The instant matter before the Court is defendant Jose Gonzalez' omnibus motion (Docket No. 11) which seeks the following relief: expert disclosure; disclosure of evidence under Federal Rules of Evidence 404(b); disclosure of Brady materials; preservation of agents' notes; make Federal Rule of Evidence 807 disclosure; make Federal Rule of Evidence 806 hearsay declarant disclosure; severance and separate trial; joinder in codefendant's motion (id.). Codefendant Luis Osorio joins in this motion (see text minute entry, July 6, 2012), thus this omnibus motion will be deemed a joint motion. Osorio moved for a Daubert hearing as to the DNA that was used to establish Osorio's possession of the weapons at issue in this case (Docket No. 15); Gonzalez also joined in this Daubert hearing motion (see text minute entry, July 6, 2012). This Daubert issue will be considered in a separate Order.
The Government has filed responding papers (Docket No. 14, Gov't Response), also seeking reciprocal discovery (id. at 11-12), and oral argument was heard on August 20, 2012 (text minute entry, Aug. 20, 2012). Also argued was Osorio's motion for a Daubert hearing (id.)and this Court had reserved decision on both motions.
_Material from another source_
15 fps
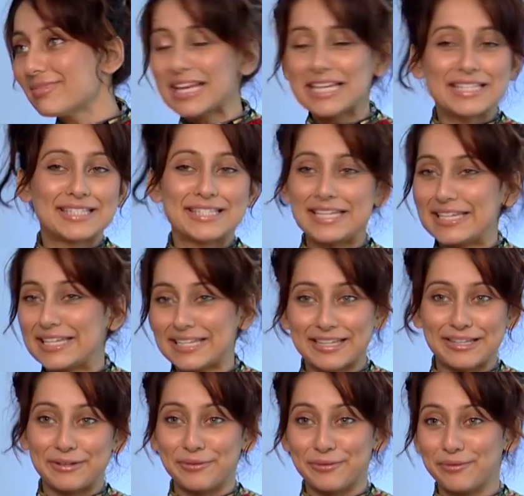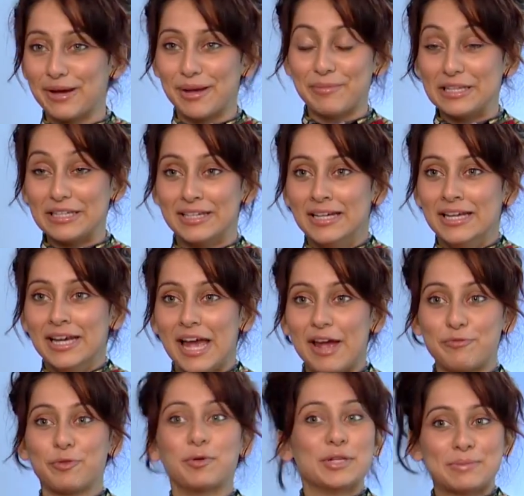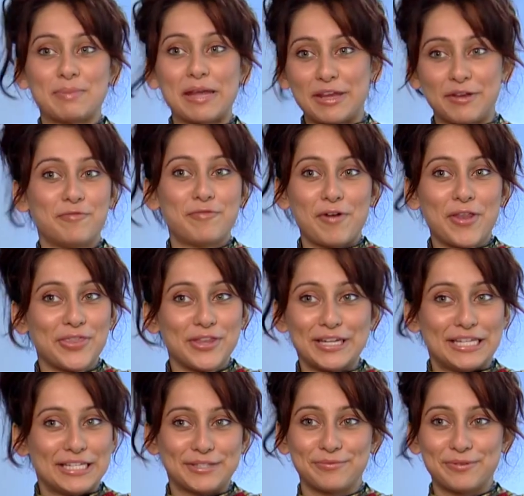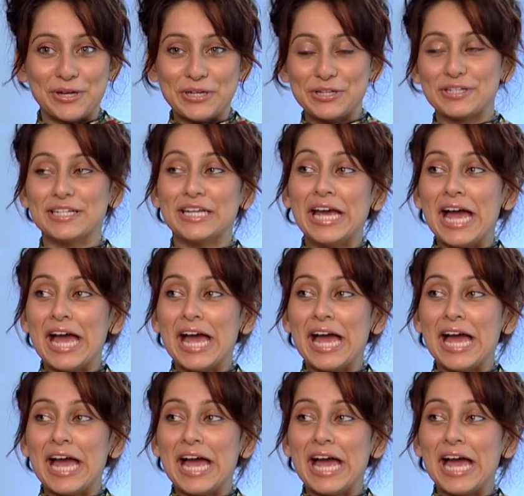is seeking, you know, I mean, everyone's making fun that he's a virgin.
Then Osorio filed additional, supplemental papers on his motion (Docket No. 18). This Court granted the Government leave to respond to them by September 18, 2012, and the Daubert motion would be deemed submitted on September 18, 2012 (Docket No. 19).
BACKGROUND
Defendants are charged with several counts of felon in possession of firearms and ammunition, in violation of 18 U.S.C. §§ 922(g)(1), 924(a)(2); possession of a short-barreled shotgun, in violation of I.R.C. §§ 5822, 5845(a), (1), 5861(c), 5871, and 18 U.S.C. § 2; possession of unregistered short-barreled shotgun, in violation of I.R.C. §§ 5841, 5845(a), 5861, and 18 U.S.C. § 2; possession of a defaced firearm, in violation of 18 U.S.C. §§ 922(k), 924(a)(2), 2, with forfeiture allegations (Docket No. 3, Indict.). This stems from defendants alleged possession of a Mossberg Model 500A 12-gauge shotgun and 12-gauge shells on December 14, 2011.
DISCUSSION
I. Expert Disclosure
Defendants concede that the Government produced initial, general discovery during its voluntary discovery (Docket No. 11, Gonzalez Atty. Affirm. ¶ 4). Defendants nevertheless now move for Rule 16 expert disclosure from the Government (id. ¶¶ 5-6). The Government agrees to comply with Rule 16(a)(1)(G) and produce its expert disclosure as ordered by this Court. The Government is to provide expert disclosure pursuant to the Final Pretrial Order of the trial judge. II. Federal Rules of Evidence 404(b) Disclosure
Defendants next seek Federal Rule of Evidence 404(b) evidence (Docket No. 11, Gonzalez Atty. Affirm. ¶¶ 7-8). The Government replies that it will advise defendants of its intent to use such evidence at the time it produces Jencks Act materials (Docket No. 14, Gov't Response at 8), noting that Gonzalez has full knowledge of his criminal history and the Government intends to use whatever convictions this Court deems to be admissible to attack Gonzalez' credibility if he testifies (id. at 8-9). This notice and its timing are sufficient. III. Brady Materials
Defendants have requested that the Government disclose all materials potentially favorable to them, including information to be used for the impeachment of the Government's witnesses, as required under Brady v. Maryland, 373 U.S. 83 (1963), Giglio v. United States, 405 U.S. 105 (1979), and their progeny (Docket No. 11, Gonzalez Atty. Affirm. ¶¶ 9-18). Brady material, as those cases have come to define it, includes all evidence which may be favorable to the defendant and material to the issue of guilt or punishment. Such evidence includes "[a]ny and all records and/or information which might be helpful or useful to the defense in impeaching ... [and] [a]ny and all records and information revealing prior misconduct ... attributed to the [Government's] witness," United States v. Kiszewski, 877 F.2d 210 (2d Cir. 1989).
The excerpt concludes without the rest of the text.